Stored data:
++++

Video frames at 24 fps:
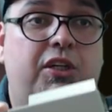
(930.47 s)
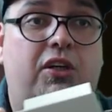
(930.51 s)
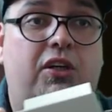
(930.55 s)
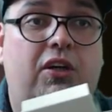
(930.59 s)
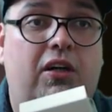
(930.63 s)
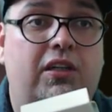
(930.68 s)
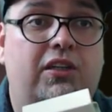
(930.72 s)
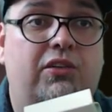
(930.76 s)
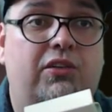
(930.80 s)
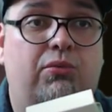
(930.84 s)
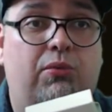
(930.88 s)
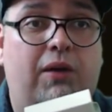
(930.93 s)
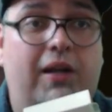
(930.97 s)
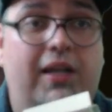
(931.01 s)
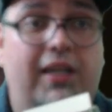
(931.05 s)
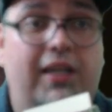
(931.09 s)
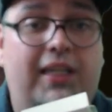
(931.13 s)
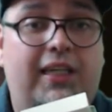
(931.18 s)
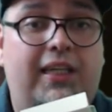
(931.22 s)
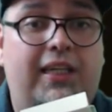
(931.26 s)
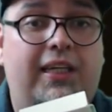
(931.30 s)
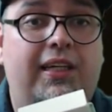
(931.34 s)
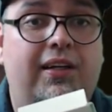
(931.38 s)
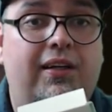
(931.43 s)
card's right
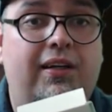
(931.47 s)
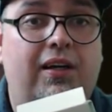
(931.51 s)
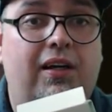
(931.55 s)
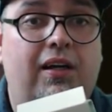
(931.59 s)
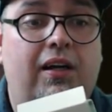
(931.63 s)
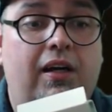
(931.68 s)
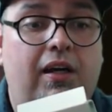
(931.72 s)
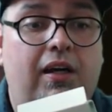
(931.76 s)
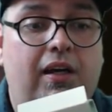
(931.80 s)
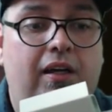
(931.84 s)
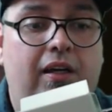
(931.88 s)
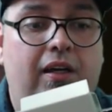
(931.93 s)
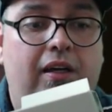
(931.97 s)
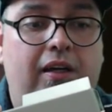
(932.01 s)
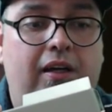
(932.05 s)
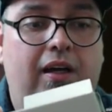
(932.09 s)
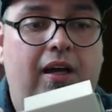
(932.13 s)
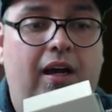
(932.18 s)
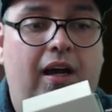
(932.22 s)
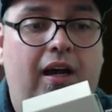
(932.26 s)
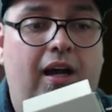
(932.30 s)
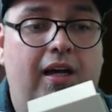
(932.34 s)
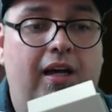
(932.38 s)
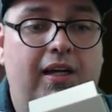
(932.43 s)
here.
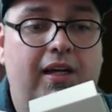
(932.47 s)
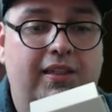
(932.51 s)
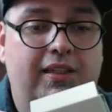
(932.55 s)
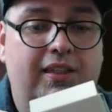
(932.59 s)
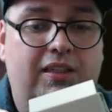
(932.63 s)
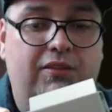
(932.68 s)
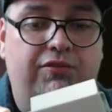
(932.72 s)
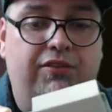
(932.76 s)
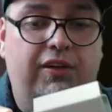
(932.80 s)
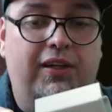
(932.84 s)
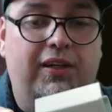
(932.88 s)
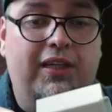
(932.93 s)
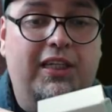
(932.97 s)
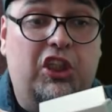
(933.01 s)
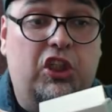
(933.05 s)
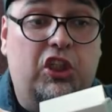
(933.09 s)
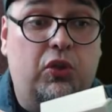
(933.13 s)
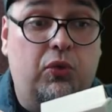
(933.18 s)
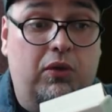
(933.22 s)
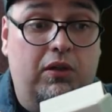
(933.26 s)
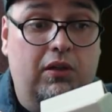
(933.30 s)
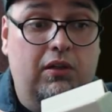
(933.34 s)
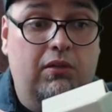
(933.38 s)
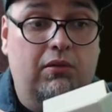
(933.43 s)
Uh, and it's a very
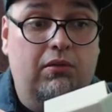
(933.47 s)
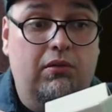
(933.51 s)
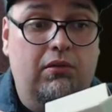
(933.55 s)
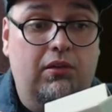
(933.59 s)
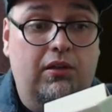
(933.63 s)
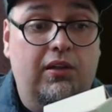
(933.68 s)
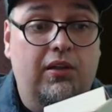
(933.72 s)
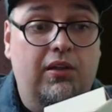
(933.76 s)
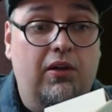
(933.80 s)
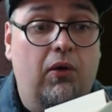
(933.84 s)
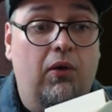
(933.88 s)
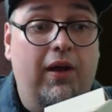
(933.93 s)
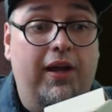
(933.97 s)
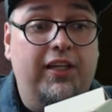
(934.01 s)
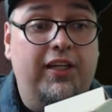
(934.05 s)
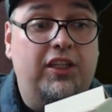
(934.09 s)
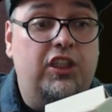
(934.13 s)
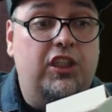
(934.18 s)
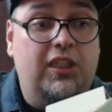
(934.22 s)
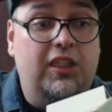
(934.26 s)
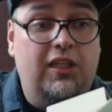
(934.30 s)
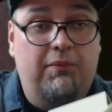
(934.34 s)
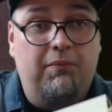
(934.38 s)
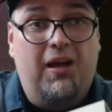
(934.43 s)
short, you know,
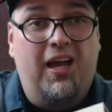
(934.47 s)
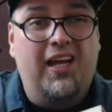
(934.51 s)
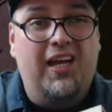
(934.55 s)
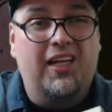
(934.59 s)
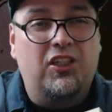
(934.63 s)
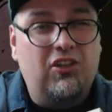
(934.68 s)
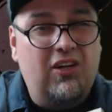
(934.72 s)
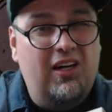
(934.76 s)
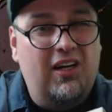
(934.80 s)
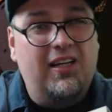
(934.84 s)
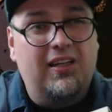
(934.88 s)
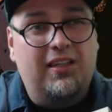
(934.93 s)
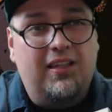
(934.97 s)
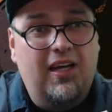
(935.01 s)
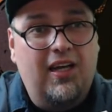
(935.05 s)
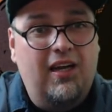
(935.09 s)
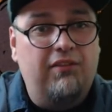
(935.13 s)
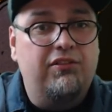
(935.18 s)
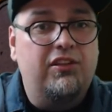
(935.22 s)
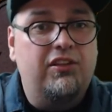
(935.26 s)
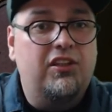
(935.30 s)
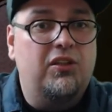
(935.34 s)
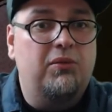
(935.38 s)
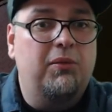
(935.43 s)
HDMI. I try not to
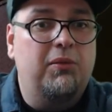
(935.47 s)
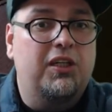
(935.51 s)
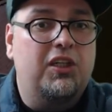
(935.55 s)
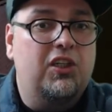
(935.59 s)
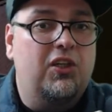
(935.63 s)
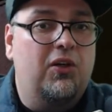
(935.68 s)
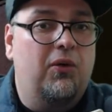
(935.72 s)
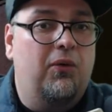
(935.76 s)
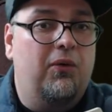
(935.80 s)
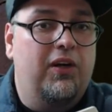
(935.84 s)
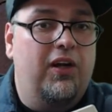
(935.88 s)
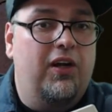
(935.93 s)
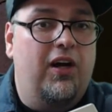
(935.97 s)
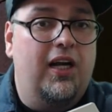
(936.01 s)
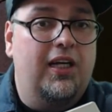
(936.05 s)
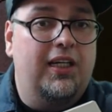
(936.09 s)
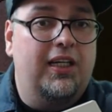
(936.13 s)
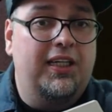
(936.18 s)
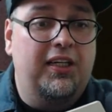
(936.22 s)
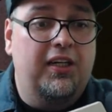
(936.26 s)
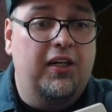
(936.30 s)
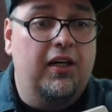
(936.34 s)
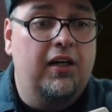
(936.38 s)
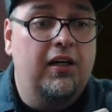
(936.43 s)
have too much going on
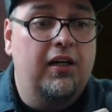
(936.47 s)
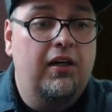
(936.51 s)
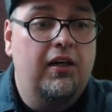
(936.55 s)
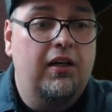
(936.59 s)
here.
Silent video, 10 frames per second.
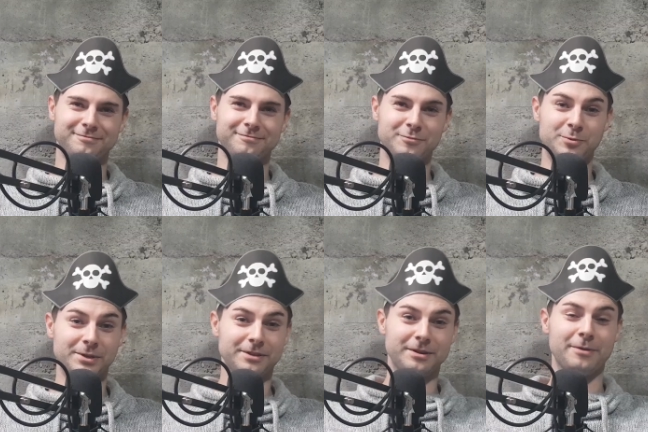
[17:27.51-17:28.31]
We really
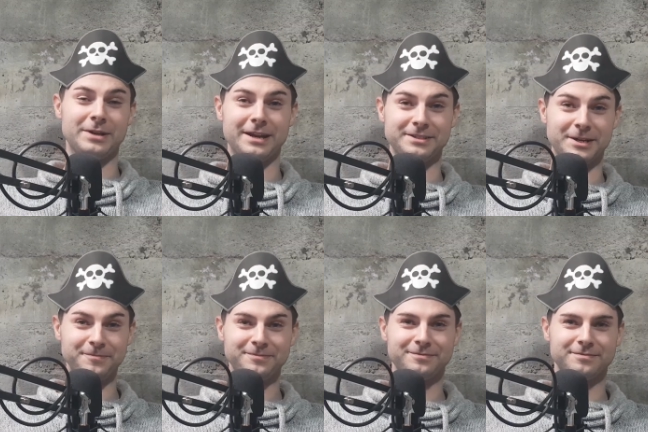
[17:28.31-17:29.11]
are we out of time?
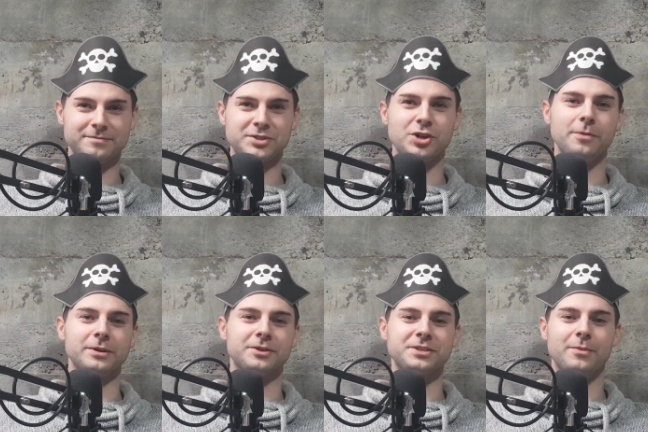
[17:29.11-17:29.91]
Stop it,
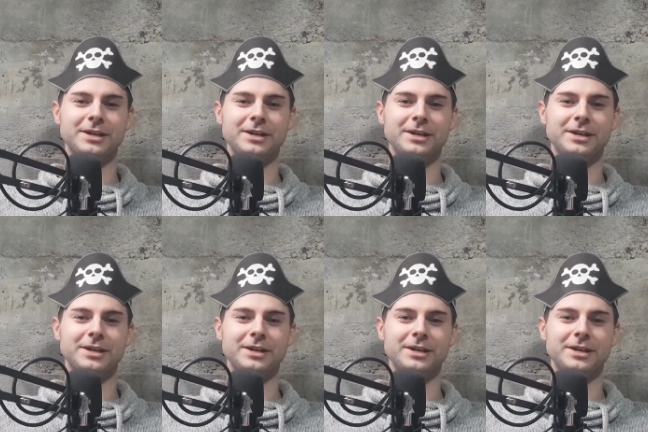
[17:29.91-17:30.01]
because it might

++++

Requirement:
The records above need to be copied exactly, with the pictures left out.

Your response:
Video frames at 24 fps:
(930.47 s)
(930.51 s)
(930.55 s)
(930.59 s)
(930.63 s)
(930.68 s)
(930.72 s)
(930.76 s)
(930.80 s)
(930.84 s)
(930.88 s)
(930.93 s)
(930.97 s)
(931.01 s)
(931.05 s)
(931.09 s)
(931.13 s)
(931.18 s)
(931.22 s)
(931.26 s)
(931.30 s)
(931.34 s)
(931.38 s)
(931.43 s)
card's right
(931.47 s)
(931.51 s)
(931.55 s)
(931.59 s)
(931.63 s)
(931.68 s)
(931.72 s)
(931.76 s)
(931.80 s)
(931.84 s)
(931.88 s)
(931.93 s)
(931.97 s)
(932.01 s)
(932.05 s)
(932.09 s)
(932.13 s)
(932.18 s)
(932.22 s)
(932.26 s)
(932.30 s)
(932.34 s)
(932.38 s)
(932.43 s)
here.
(932.47 s)
(932.51 s)
(932.55 s)
(932.59 s)
(932.63 s)
(932.68 s)
(932.72 s)
(932.76 s)
(932.80 s)
(932.84 s)
(932.88 s)
(932.93 s)
(932.97 s)
(933.01 s)
(933.05 s)
(933.09 s)
(933.13 s)
(933.18 s)
(933.22 s)
(933.26 s)
(933.30 s)
(933.34 s)
(933.38 s)
(933.43 s)
Uh, and it's a very
(933.47 s)
(933.51 s)
(933.55 s)
(933.59 s)
(933.63 s)
(933.68 s)
(933.72 s)
(933.76 s)
(933.80 s)
(933.84 s)
(933.88 s)
(933.93 s)
(933.97 s)
(934.01 s)
(934.05 s)
(934.09 s)
(934.13 s)
(934.18 s)
(934.22 s)
(934.26 s)
(934.30 s)
(934.34 s)
(934.38 s)
(934.43 s)
short, you know,
(934.47 s)
(934.51 s)
(934.55 s)
(934.59 s)
(934.63 s)
(934.68 s)
(934.72 s)
(934.76 s)
(934.80 s)
(934.84 s)
(934.88 s)
(934.93 s)
(934.97 s)
(935.01 s)
(935.05 s)
(935.09 s)
(935.13 s)
(935.18 s)
(935.22 s)
(935.26 s)
(935.30 s)
(935.34 s)
(935.38 s)
(935.43 s)
HDMI. I try not to
(935.47 s)
(935.51 s)
(935.55 s)
(935.59 s)
(935.63 s)
(935.68 s)
(935.72 s)
(935.76 s)
(935.80 s)
(935.84 s)
(935.88 s)
(935.93 s)
(935.97 s)
(936.01 s)
(936.05 s)
(936.09 s)
(936.13 s)
(936.18 s)
(936.22 s)
(936.26 s)
(936.30 s)
(936.34 s)
(936.38 s)
(936.43 s)
have too much going on
(936.47 s)
(936.51 s)
(936.55 s)
(936.59 s)
here.
Silent video, 10 frames per second.
[17:27.51-17:28.31]
We really
[17:28.31-17:29.11]
are we out of time?
[17:29.11-17:29.91]
Stop it,
[17:29.91-17:30.01]
because it might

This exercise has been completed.